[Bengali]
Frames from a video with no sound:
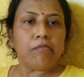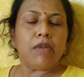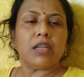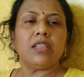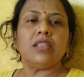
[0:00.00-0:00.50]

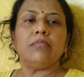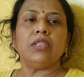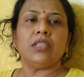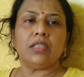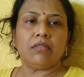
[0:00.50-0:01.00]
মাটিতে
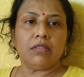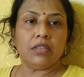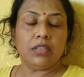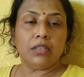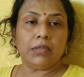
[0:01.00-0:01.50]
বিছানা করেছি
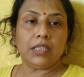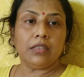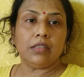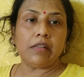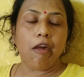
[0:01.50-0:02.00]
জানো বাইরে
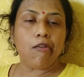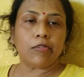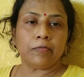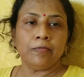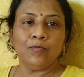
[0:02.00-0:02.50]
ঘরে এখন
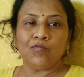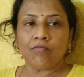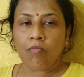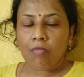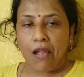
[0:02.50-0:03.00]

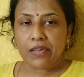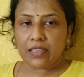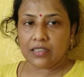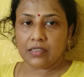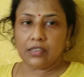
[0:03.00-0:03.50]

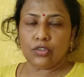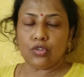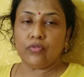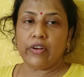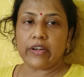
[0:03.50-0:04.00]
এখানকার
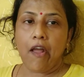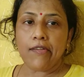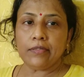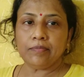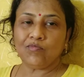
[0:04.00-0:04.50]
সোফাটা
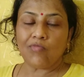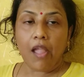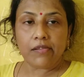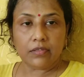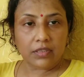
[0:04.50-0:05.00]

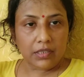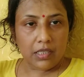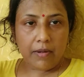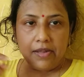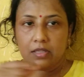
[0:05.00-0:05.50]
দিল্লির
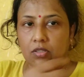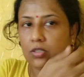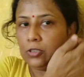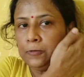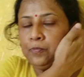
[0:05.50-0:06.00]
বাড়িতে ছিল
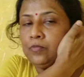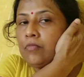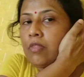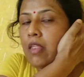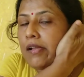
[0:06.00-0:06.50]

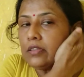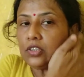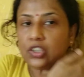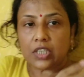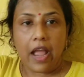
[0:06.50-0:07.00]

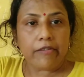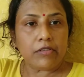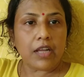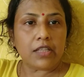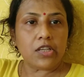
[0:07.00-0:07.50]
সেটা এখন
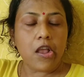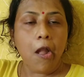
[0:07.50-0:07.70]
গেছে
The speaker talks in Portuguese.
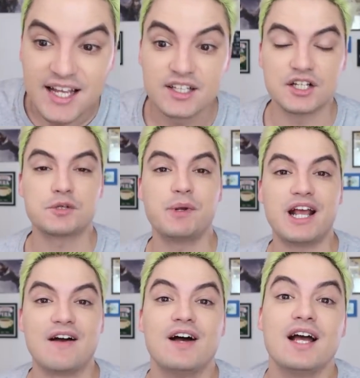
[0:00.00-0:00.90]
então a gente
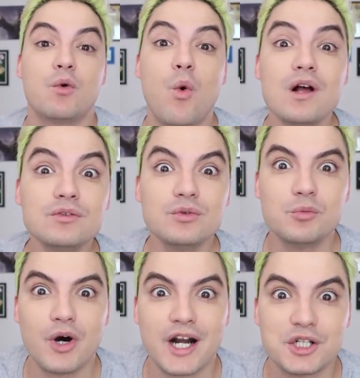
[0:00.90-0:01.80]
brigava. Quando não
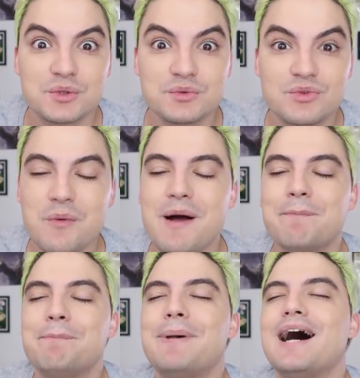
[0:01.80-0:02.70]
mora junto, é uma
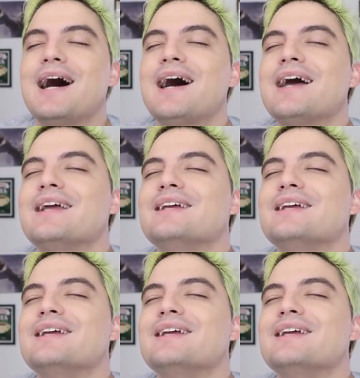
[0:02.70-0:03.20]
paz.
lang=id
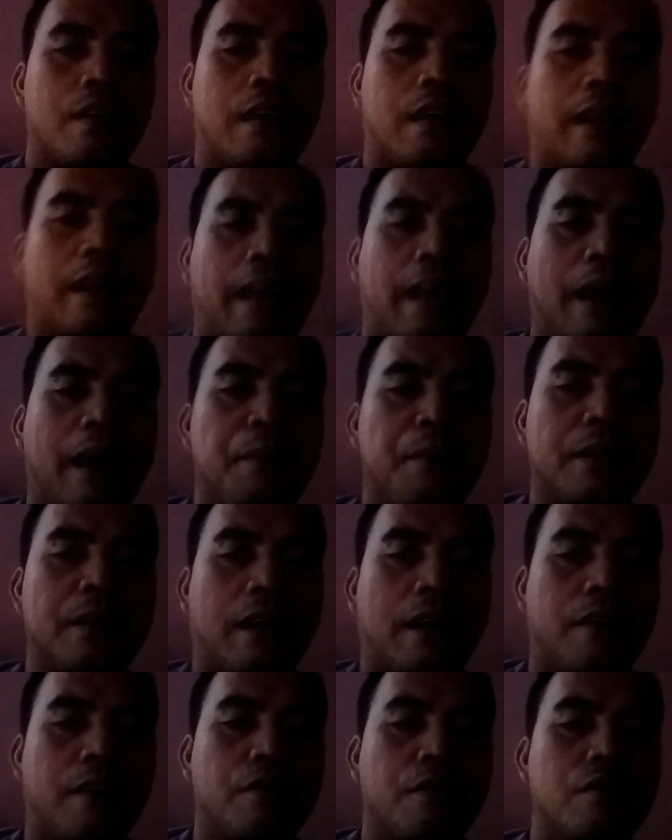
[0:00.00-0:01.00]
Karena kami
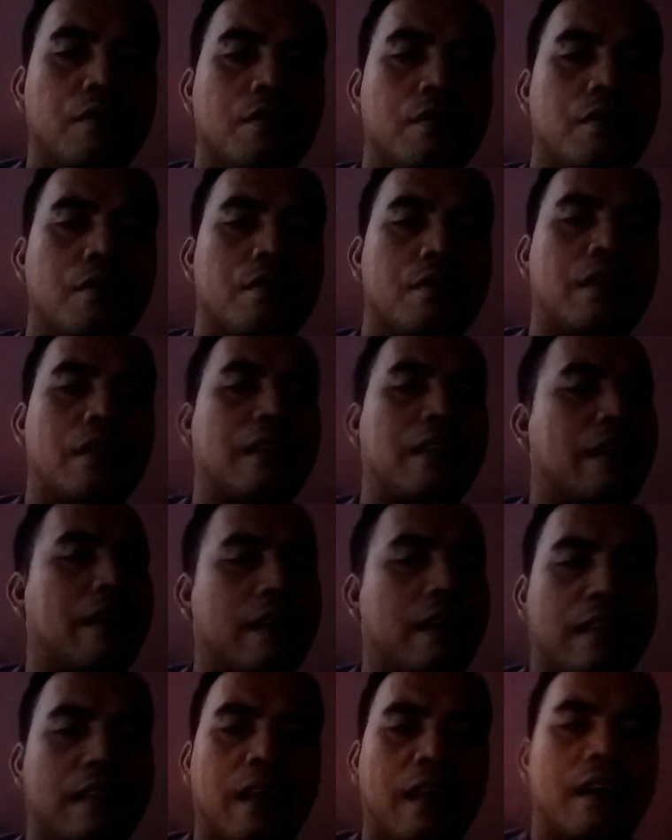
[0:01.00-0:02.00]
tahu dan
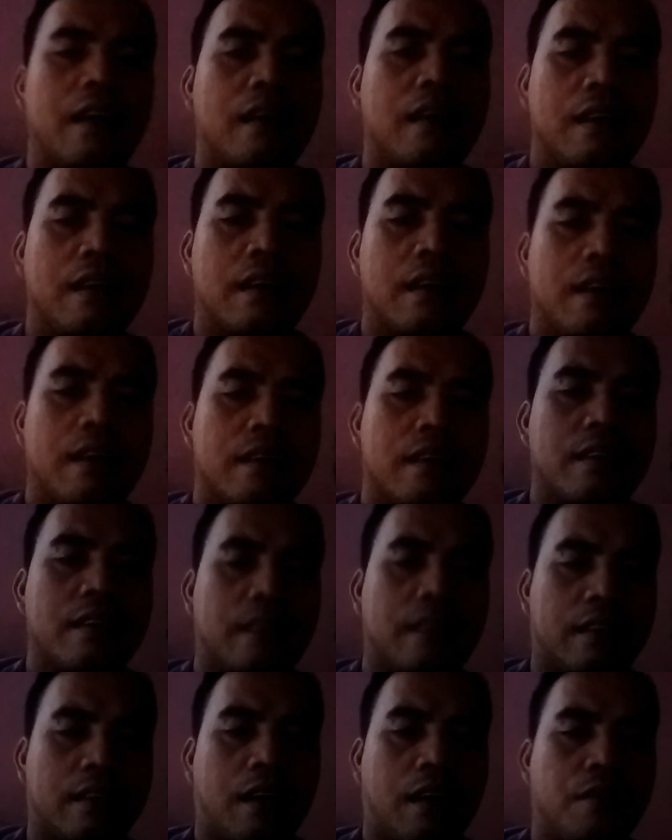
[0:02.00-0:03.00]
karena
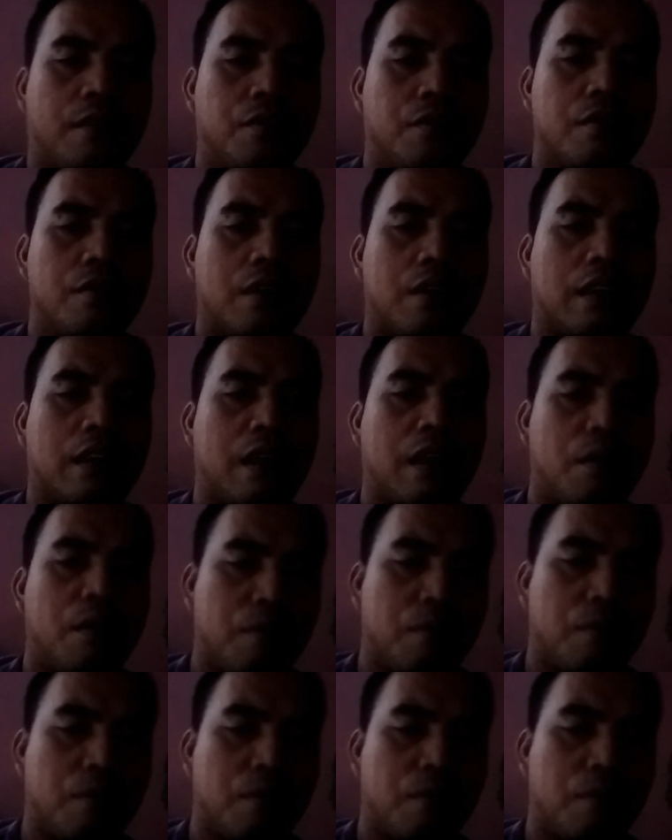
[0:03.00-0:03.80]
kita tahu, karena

- _GOAL OF THE EXERCISE_: Set out, exactly as given, the line that contains "[0:06.50-0:07.00]" along with each line after it through the end of the records above; omit the pictures.

- _YOUR SOLUTION_:
[0:06.50-0:07.00]

[0:07.00-0:07.50]
সেটা এখন
[0:07.50-0:07.70]
গেছে
The speaker talks in Portuguese.
[0:00.00-0:00.90]
então a gente
[0:00.90-0:01.80]
brigava. Quando não
[0:01.80-0:02.70]
mora junto, é uma
[0:02.70-0:03.20]
paz.
lang=id
[0:00.00-0:01.00]
Karena kami
[0:01.00-0:02.00]
tahu dan
[0:02.00-0:03.00]
karena
[0:03.00-0:03.80]
kita tahu, karena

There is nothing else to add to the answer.